WHAT IS REQUIRED:
For this exercise, restate word for word only the lines from the one containing "[42:52.80-42:53.80]" through the last line below. Pictures do not get copied.

──────── PROVIDED DATA ────────

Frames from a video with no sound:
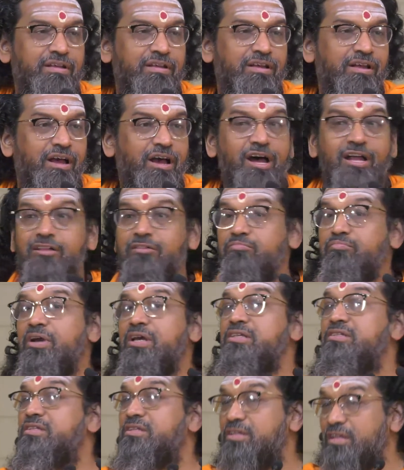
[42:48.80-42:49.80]
Atma
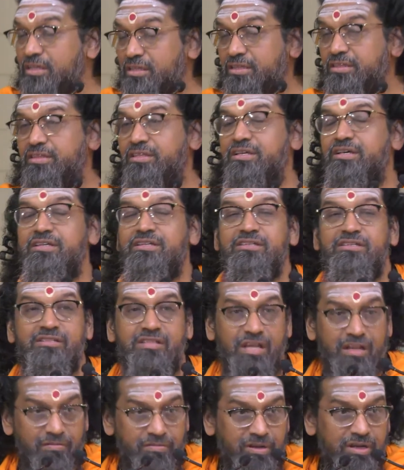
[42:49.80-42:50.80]
is nitya,
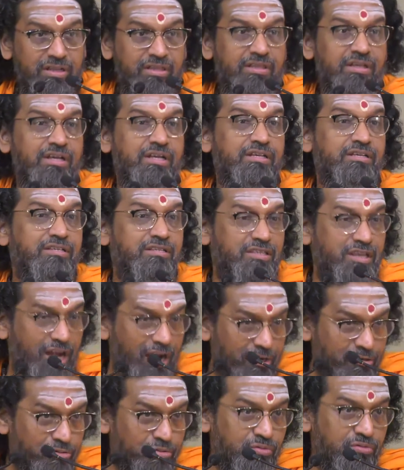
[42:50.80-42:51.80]
sarvagata,
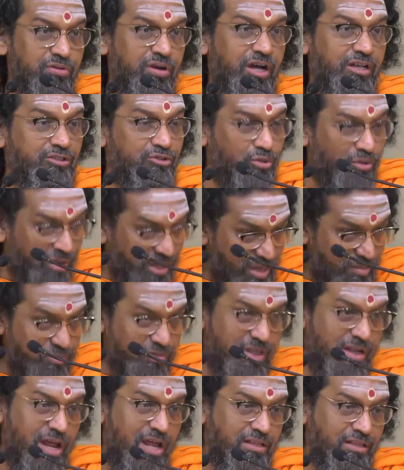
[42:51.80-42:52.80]
sthanu, achulayam
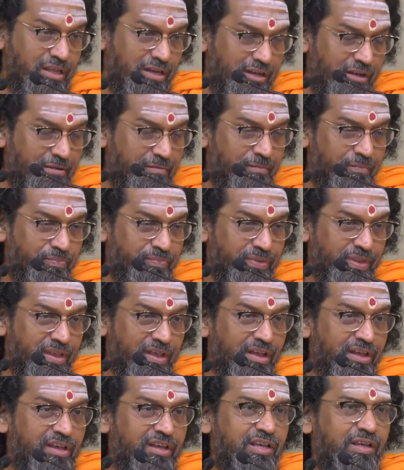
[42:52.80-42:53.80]
sanatana.
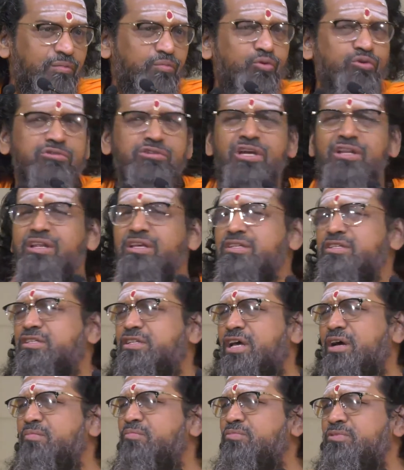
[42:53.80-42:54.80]
Emotion has
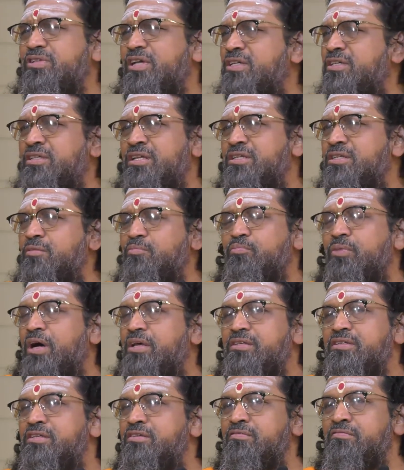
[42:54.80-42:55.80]
come just as a
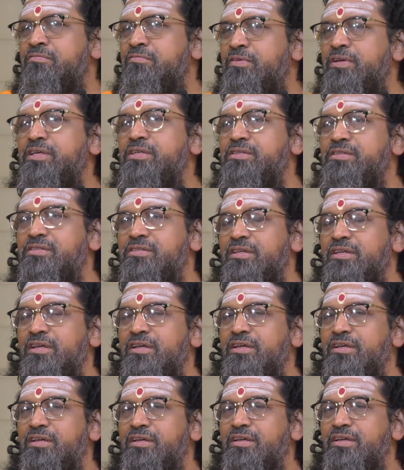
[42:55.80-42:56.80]
passing phase.
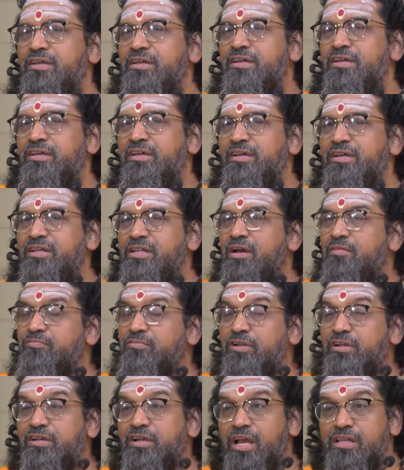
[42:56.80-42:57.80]
And
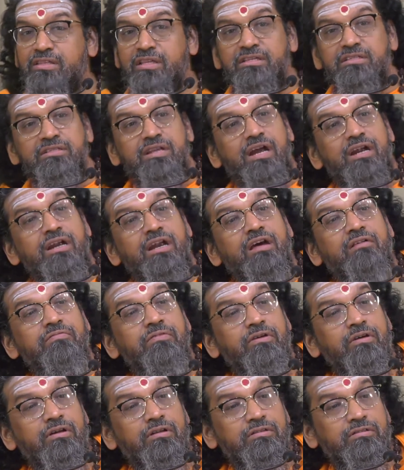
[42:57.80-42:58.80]
after crying, they start
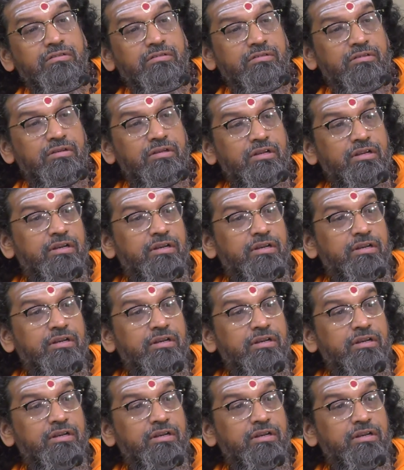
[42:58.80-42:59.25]
laughing also.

────────

PROBLEM SOLUTION:
[42:52.80-42:53.80]
sanatana.
[42:53.80-42:54.80]
Emotion has
[42:54.80-42:55.80]
come just as a
[42:55.80-42:56.80]
passing phase.
[42:56.80-42:57.80]
And
[42:57.80-42:58.80]
after crying, they start
[42:58.80-42:59.25]
laughing also.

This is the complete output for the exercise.